Task to complete:
Give back the entire listing exactly as it was provided.

Excerpted data:
++++++++++
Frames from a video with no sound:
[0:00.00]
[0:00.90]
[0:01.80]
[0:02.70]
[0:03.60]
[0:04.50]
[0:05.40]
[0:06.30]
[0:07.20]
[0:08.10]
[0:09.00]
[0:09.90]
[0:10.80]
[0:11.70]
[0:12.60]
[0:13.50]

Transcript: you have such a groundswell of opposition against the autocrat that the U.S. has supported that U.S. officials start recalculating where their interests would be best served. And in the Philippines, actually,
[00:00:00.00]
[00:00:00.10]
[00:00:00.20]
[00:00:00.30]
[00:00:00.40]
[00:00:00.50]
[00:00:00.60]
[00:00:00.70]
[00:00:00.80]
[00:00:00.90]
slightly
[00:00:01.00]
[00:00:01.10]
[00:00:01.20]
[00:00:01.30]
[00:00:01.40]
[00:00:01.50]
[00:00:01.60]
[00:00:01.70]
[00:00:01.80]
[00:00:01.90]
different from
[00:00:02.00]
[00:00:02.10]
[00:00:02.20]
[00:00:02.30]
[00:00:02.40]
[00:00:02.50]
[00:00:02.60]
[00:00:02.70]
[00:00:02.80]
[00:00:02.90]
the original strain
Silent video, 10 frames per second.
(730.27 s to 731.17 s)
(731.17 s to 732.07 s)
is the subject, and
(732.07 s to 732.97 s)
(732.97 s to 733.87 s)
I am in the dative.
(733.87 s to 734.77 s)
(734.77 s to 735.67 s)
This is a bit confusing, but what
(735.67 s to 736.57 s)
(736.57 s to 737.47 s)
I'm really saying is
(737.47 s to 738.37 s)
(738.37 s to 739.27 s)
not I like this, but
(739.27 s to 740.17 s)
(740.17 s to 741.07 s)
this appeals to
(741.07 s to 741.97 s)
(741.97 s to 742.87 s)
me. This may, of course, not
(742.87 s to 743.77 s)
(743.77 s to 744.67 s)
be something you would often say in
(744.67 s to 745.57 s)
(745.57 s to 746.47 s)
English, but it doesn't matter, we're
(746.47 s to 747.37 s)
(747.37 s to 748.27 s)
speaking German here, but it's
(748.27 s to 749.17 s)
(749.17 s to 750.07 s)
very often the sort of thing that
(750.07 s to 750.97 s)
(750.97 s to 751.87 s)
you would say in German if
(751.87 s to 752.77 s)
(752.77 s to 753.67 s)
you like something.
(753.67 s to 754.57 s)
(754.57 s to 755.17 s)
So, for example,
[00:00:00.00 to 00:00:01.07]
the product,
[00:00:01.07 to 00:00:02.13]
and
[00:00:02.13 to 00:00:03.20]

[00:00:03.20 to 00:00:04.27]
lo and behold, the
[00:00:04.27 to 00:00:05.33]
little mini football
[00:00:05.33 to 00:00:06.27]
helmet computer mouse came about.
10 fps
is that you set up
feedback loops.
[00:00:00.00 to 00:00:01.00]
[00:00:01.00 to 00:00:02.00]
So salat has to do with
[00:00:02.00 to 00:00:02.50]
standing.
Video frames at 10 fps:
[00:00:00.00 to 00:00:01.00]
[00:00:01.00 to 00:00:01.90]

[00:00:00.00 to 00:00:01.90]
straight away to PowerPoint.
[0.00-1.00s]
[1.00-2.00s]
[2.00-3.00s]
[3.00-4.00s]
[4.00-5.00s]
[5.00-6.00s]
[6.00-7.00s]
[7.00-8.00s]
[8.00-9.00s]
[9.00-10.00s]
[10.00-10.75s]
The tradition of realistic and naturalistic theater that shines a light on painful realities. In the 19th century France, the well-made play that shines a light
++++++++++
Your response:
Frames from a video with no sound:
[0:00.00]
[0:00.90]
[0:01.80]
[0:02.70]
[0:03.60]
[0:04.50]
[0:05.40]
[0:06.30]
[0:07.20]
[0:08.10]
[0:09.00]
[0:09.90]
[0:10.80]
[0:11.70]
[0:12.60]
[0:13.50]

Transcript: you have such a groundswell of opposition against the autocrat that the U.S. has supported that U.S. officials start recalculating where their interests would be best served. And in the Philippines, actually,
[00:00:00.00]
[00:00:00.10]
[00:00:00.20]
[00:00:00.30]
[00:00:00.40]
[00:00:00.50]
[00:00:00.60]
[00:00:00.70]
[00:00:00.80]
[00:00:00.90]
slightly
[00:00:01.00]
[00:00:01.10]
[00:00:01.20]
[00:00:01.30]
[00:00:01.40]
[00:00:01.50]
[00:00:01.60]
[00:00:01.70]
[00:00:01.80]
[00:00:01.90]
different from
[00:00:02.00]
[00:00:02.10]
[00:00:02.20]
[00:00:02.30]
[00:00:02.40]
[00:00:02.50]
[00:00:02.60]
[00:00:02.70]
[00:00:02.80]
[00:00:02.90]
the original strain
Silent video, 10 frames per second.
(730.27 s to 731.17 s)
(731.17 s to 732.07 s)
is the subject, and
(732.07 s to 732.97 s)
(732.97 s to 733.87 s)
I am in the dative.
(733.87 s to 734.77 s)
(734.77 s to 735.67 s)
This is a bit confusing, but what
(735.67 s to 736.57 s)
(736.57 s to 737.47 s)
I'm really saying is
(737.47 s to 738.37 s)
(738.37 s to 739.27 s)
not I like this, but
(739.27 s to 740.17 s)
(740.17 s to 741.07 s)
this appeals to
(741.07 s to 741.97 s)
(741.97 s to 742.87 s)
me. This may, of course, not
(742.87 s to 743.77 s)
(743.77 s to 744.67 s)
be something you would often say in
(744.67 s to 745.57 s)
(745.57 s to 746.47 s)
English, but it doesn't matter, we're
(746.47 s to 747.37 s)
(747.37 s to 748.27 s)
speaking German here, but it's
(748.27 s to 749.17 s)
(749.17 s to 750.07 s)
very often the sort of thing that
(750.07 s to 750.97 s)
(750.97 s to 751.87 s)
you would say in German if
(751.87 s to 752.77 s)
(752.77 s to 753.67 s)
you like something.
(753.67 s to 754.57 s)
(754.57 s to 755.17 s)
So, for example,
[00:00:00.00 to 00:00:01.07]
the product,
[00:00:01.07 to 00:00:02.13]
and
[00:00:02.13 to 00:00:03.20]

[00:00:03.20 to 00:00:04.27]
lo and behold, the
[00:00:04.27 to 00:00:05.33]
little mini football
[00:00:05.33 to 00:00:06.27]
helmet computer mouse came about.
10 fps
is that you set up
feedback loops.
[00:00:00.00 to 00:00:01.00]
[00:00:01.00 to 00:00:02.00]
So salat has to do with
[00:00:02.00 to 00:00:02.50]
standing.
Video frames at 10 fps:
[00:00:00.00 to 00:00:01.00]
[00:00:01.00 to 00:00:01.90]

[00:00:00.00 to 00:00:01.90]
straight away to PowerPoint.
[0.00-1.00s]
[1.00-2.00s]
[2.00-3.00s]
[3.00-4.00s]
[4.00-5.00s]
[5.00-6.00s]
[6.00-7.00s]
[7.00-8.00s]
[8.00-9.00s]
[9.00-10.00s]
[10.00-10.75s]
The tradition of realistic and naturalistic theater that shines a light on painful realities. In the 19th century France, the well-made play that shines a light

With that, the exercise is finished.